• ülkemizde son zamanlarda sıkça kullanılmaya başlanan, dincilik benzeri bir tabir. genelde sünni islamcıların alevilere karşı olan tutumu için kullanılır. bazen karşı tarafın da aleviler ve alevileri savunan solcuların siyasetteki tutumu için kullandığı olur.

    (ara: mezhepçilik)
  • klasik bir memleket islamcısı için formülü çok basittir:

    mezhepçilik = şia/alevilik

    biraz kafası çalışanlar bunu saklayabiliyor tabii, nihal bengisu karaca gibi olanlarsa bunu bile beceremiyor.
  • (bkz: hizipçilik)
  • ülkemizin başına gelmiş en büyük belalardan birisidir. örneğin suriye'de tescilli terör örgütleri öso-elnusra sırf birileri istedi diye ülkeyi iç savaşa sürükledi ve on binlerce suriyeliyi öldürdüğü halde türkiye'deki mezhep taraftarları hala onların taraflarını tutuyor.

    hayır işin garibi bu terör örgütülerine destek verenlerin gezi eylemcilerine terörist demesi. iste böyle garip bir ülkeyiz biz.
  • vaktiyle bir meczup duymuş ki şehrinde 4 "hak" mezhebin ileri gelen temsilcileri bir araya gelip islamı konuşacaklarmış. meczup hemen öğrenmiş nerde olduğunu bu buluşmanın basmış gitmiş. onu şehirde herkes tanıdığından gariptir girsin içeri demişler. bizim abi de kapıdan içeri girerken yırtık pırtık terliklerini koynunda sıkı sıkı tutarak girmiş içeri. onu gören hocalar hafiften alayla, ey deli, neden o terlikleri kapıda bırakmadın, bak burada kimse hırsızlık yapar mı? haberin var mı biz kimiz diye sormuş.

    meczup, "yok haşa, sizi bilirim ama vaktiyle hz. muhammedin zamanında bunun aynısından bir toplantı olmuş orada bir hanefivarmış, o çalımış kapıdaki terlikleri. hanefilerde vardır hırısızlık ondan korktum." demiş. bunu duyan hanefi hoca çıldırmış, sen tam deliymişsin, hz. muhammed zamanında hanefilik mi vardı ki bi hanefi olsun da hırsızlık yapsın demiş. meczup ya siz kusurmuma bakmayın ben karıştırdım şafiydi onu yapan demiş. bu sefer şafi hoca sinirlenmiş. yalan söyleme hz. muhammed zamanında şafi de yoktu şafilik de. meczup kusura bakmayın ağalar, benim durumum belli, kafam yarım çalışır yine karıştırdım hanbeliydi o demiş. ve aynı şekilde hanbeli hoca sinirlenince yok yok malikiyidi demiş son olarak meczup ve maliki de aynı şekilde savunmuş mezhebini.

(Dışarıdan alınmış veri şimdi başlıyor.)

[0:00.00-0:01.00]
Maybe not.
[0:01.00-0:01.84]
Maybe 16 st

    hepsinden sonra meczup "ne yani hz. muhammed zamanında bu 4 mezhep yok muydu" diye sorunca biraz afallayan hocalar yoktu demiş. meczup başlamış dövünmeye, yazık peygambere, 4 hak mezhepten bile değilmiş, o kadar da peygamber dedik bak o da cehennemlik çıktı demiş ve terlikleri ayağına aldığı gibi vınnnnn ..

    bu mevzu üzerinde bu hikayenin ötesinde bişey anlatılmaz da, naçizane olarak şu eklenebilir;

    eğer mezhepten kasıt olayları farklı şekilde yprumlayıp hal ve hareketerdeki ayrıntıları ona göre şekillendirmekse burda sorun yok. müslüman insan sayısı kadar mezhep olabilir. malum öyle değil ama durum.

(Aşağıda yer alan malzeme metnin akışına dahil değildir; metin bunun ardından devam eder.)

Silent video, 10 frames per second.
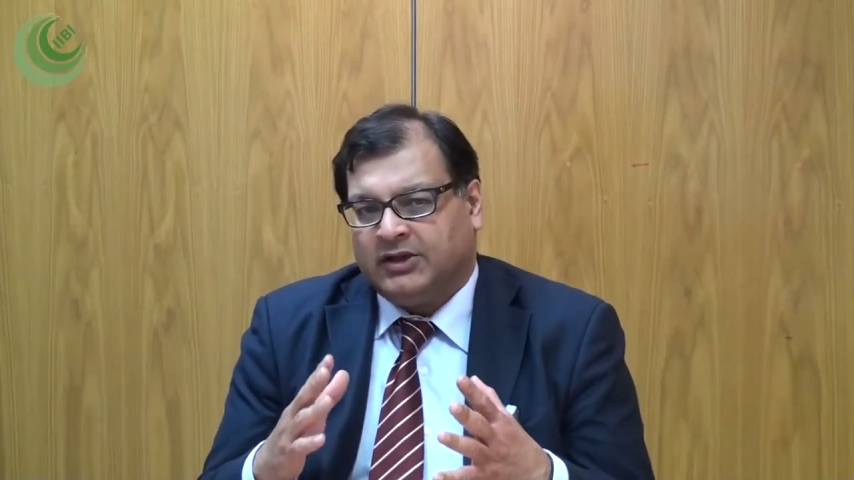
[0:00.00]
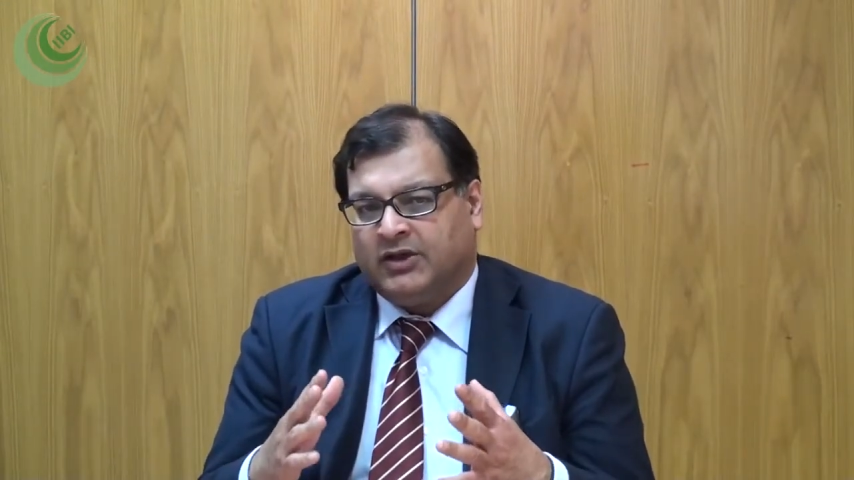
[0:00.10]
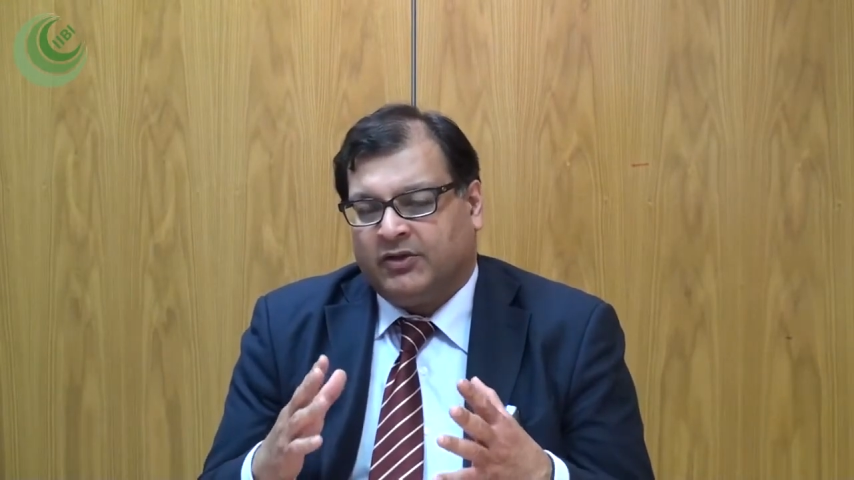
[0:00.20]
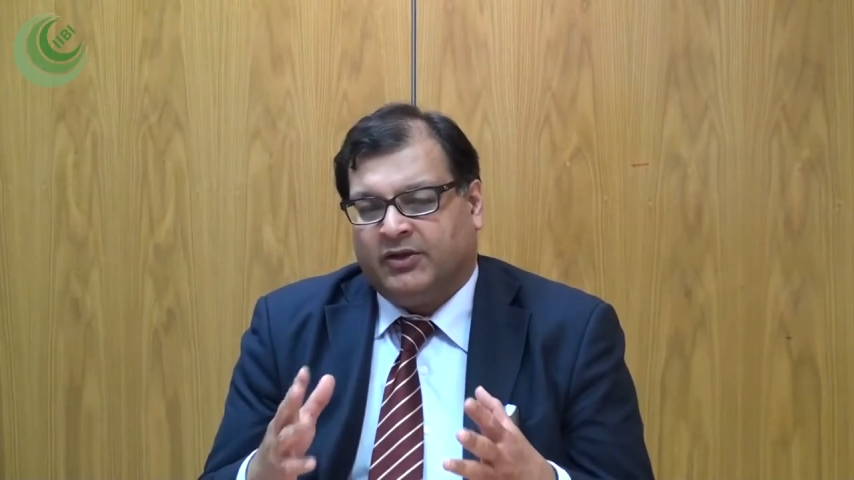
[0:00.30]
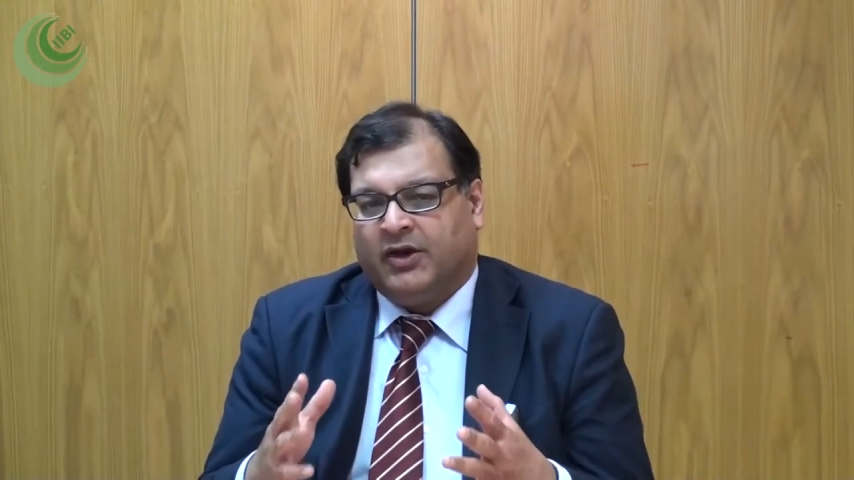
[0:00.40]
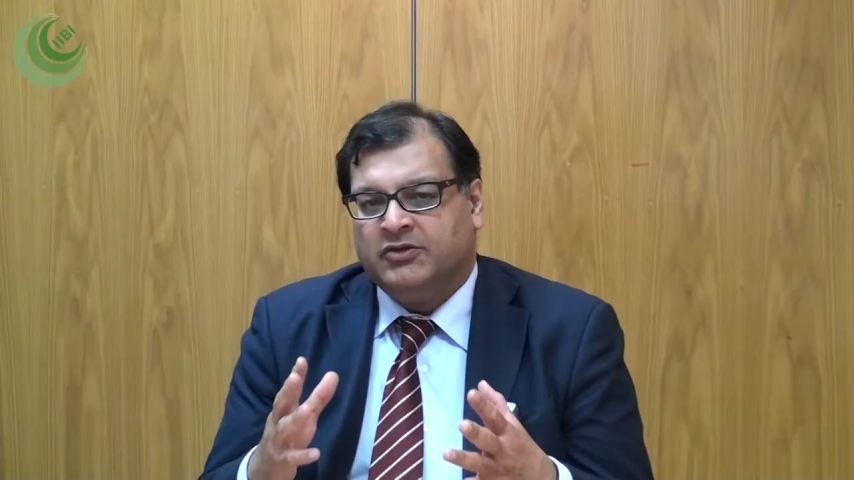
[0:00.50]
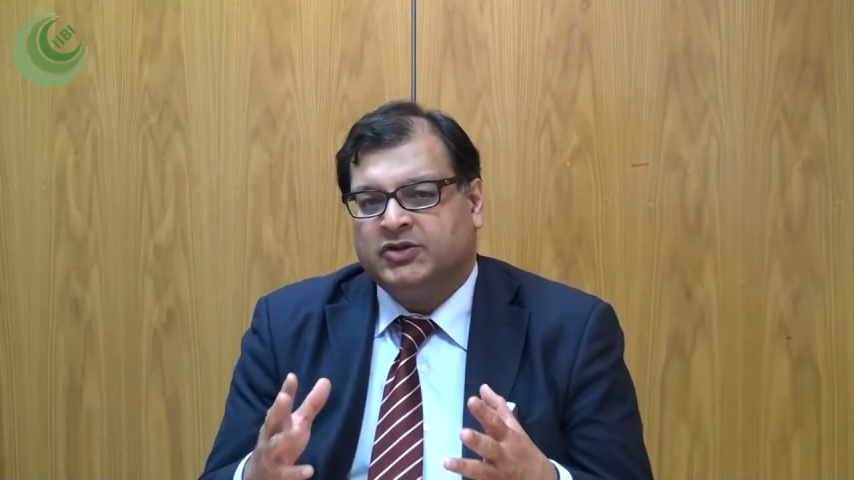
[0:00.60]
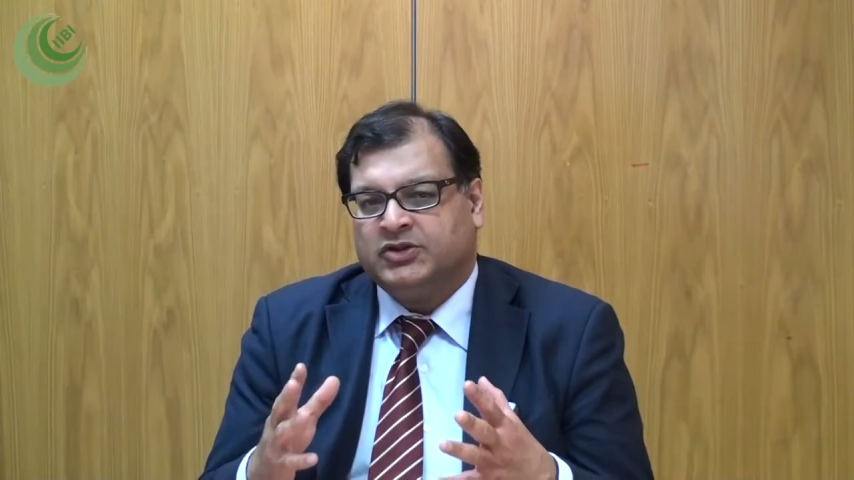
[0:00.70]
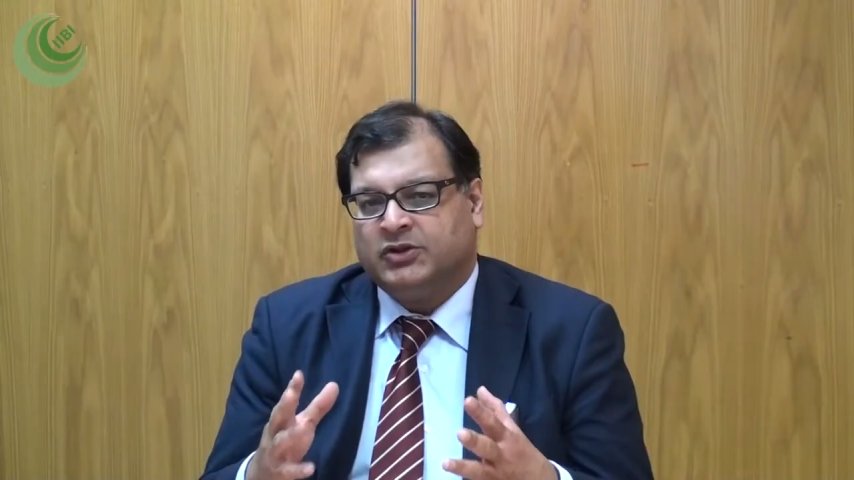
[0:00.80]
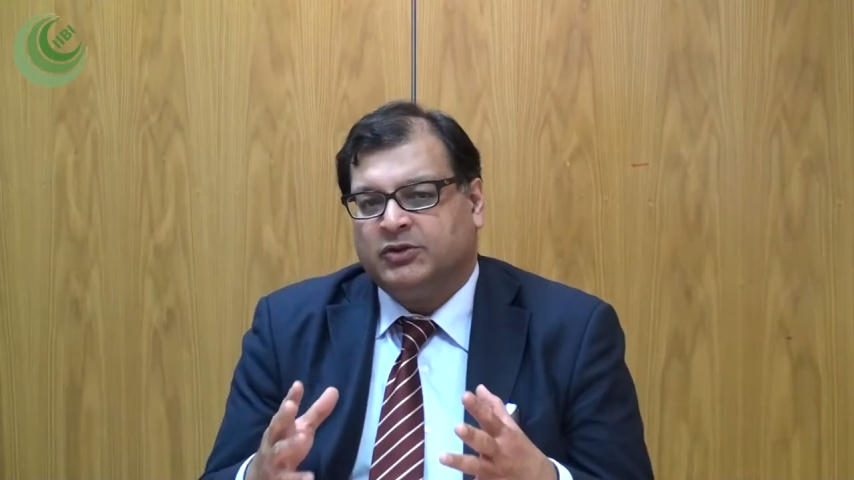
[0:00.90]

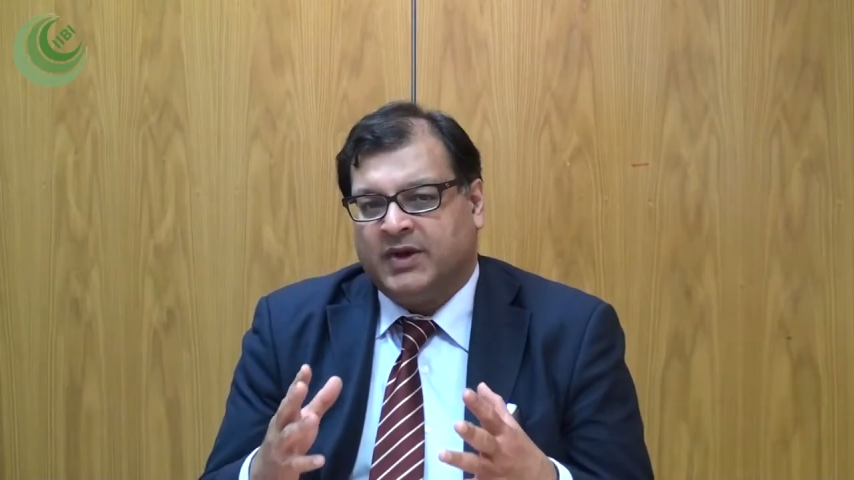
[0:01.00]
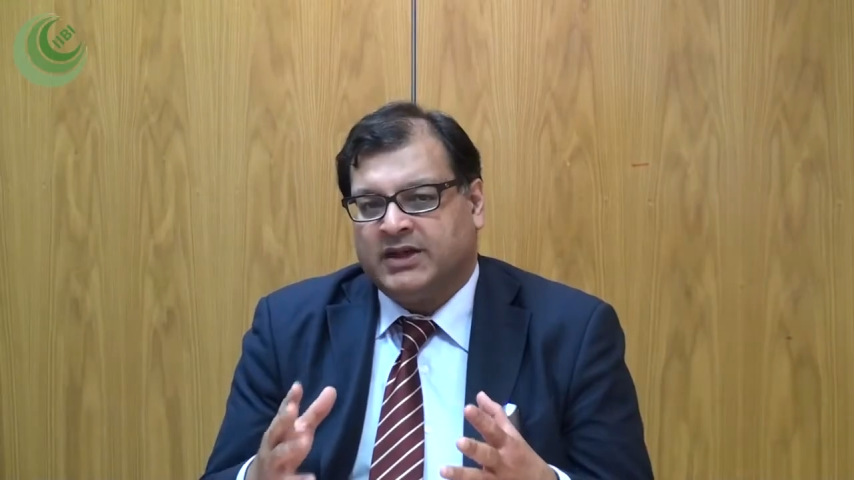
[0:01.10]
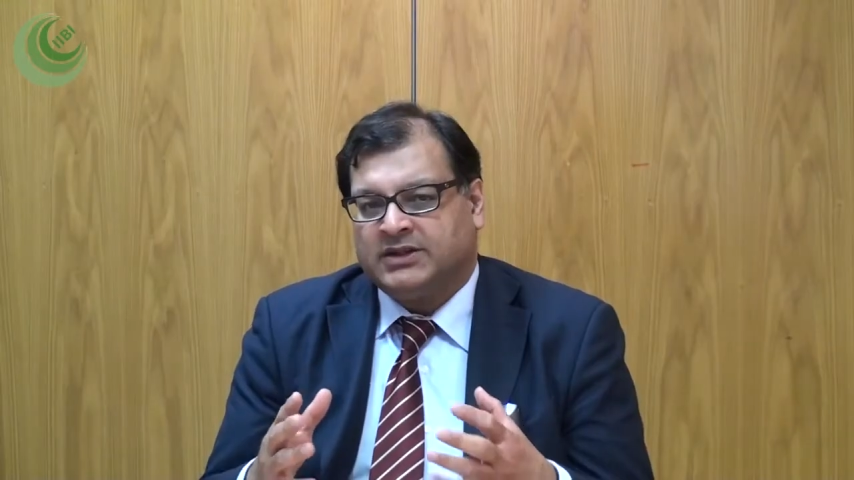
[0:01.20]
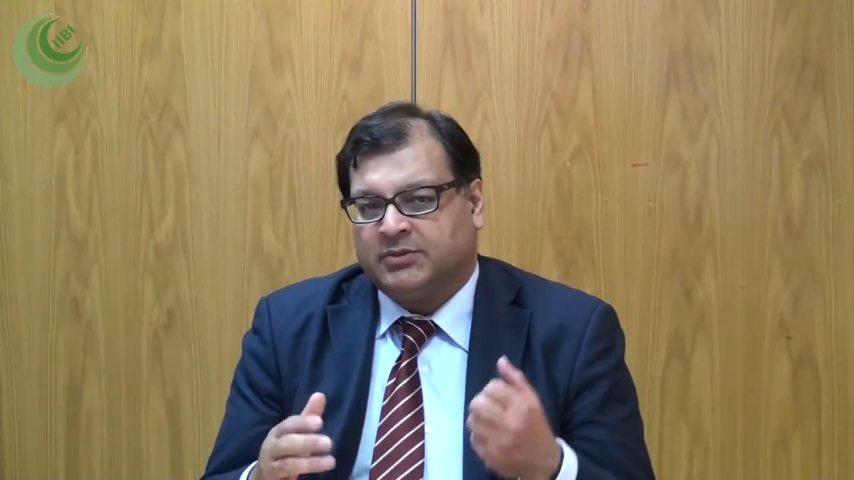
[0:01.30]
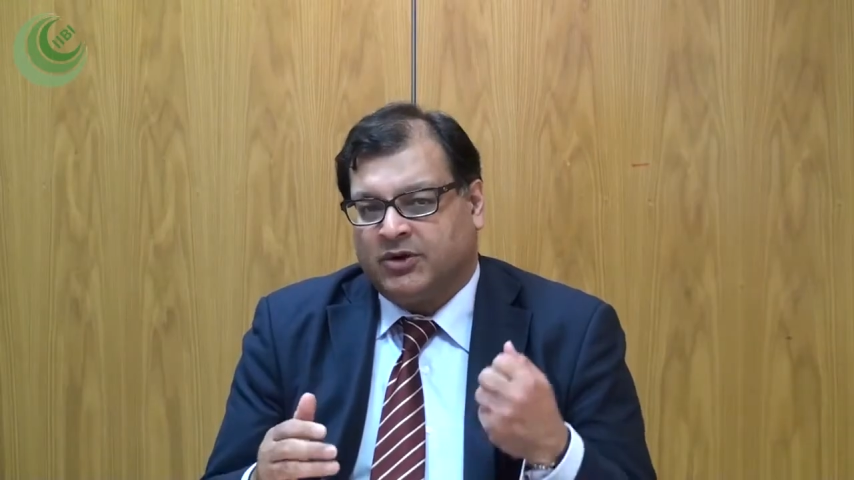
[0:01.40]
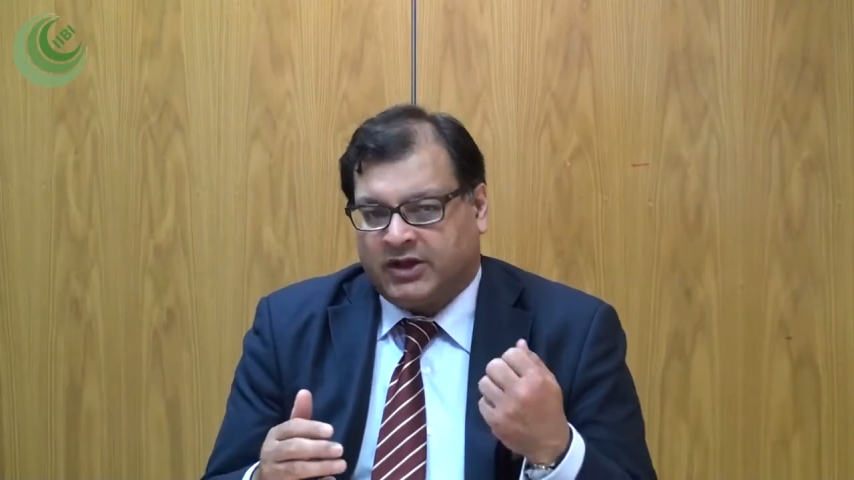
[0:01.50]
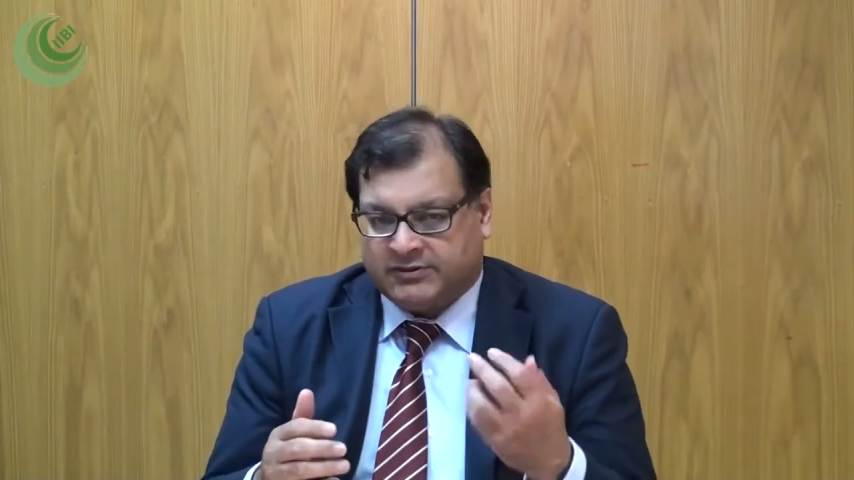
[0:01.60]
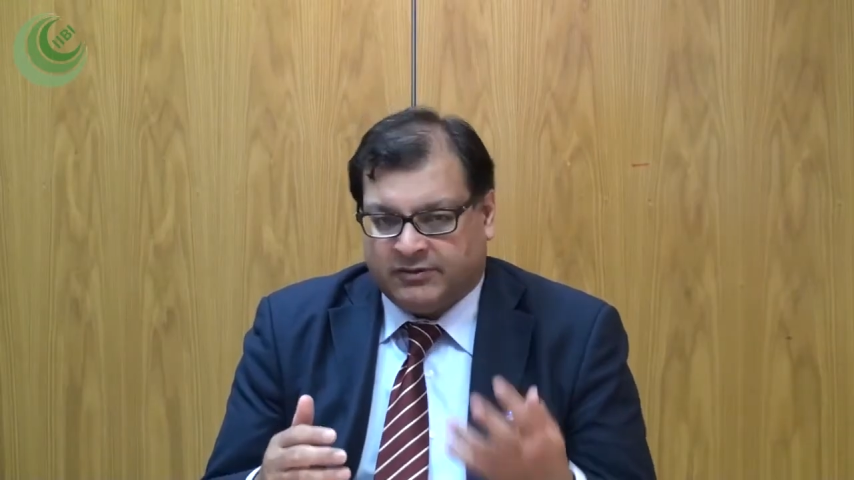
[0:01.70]
those two basic products,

    şimdi mezhepçilik diye bir hadise var. eğer belirli bir mezhep sahibi bir dayı derse," mezhep insanın yorumuyla şekillenebilen bişey. aslolan allah, peygamberi ve kitabı zaten ortada. bu durumda uygulamarı ve yorumdaki farklar çok önem taşımaz ve bu hususta her insan kendine mantıklı gelen bir mezhep kurallarına göre dinini yaşar " eyvallah dayı deriz.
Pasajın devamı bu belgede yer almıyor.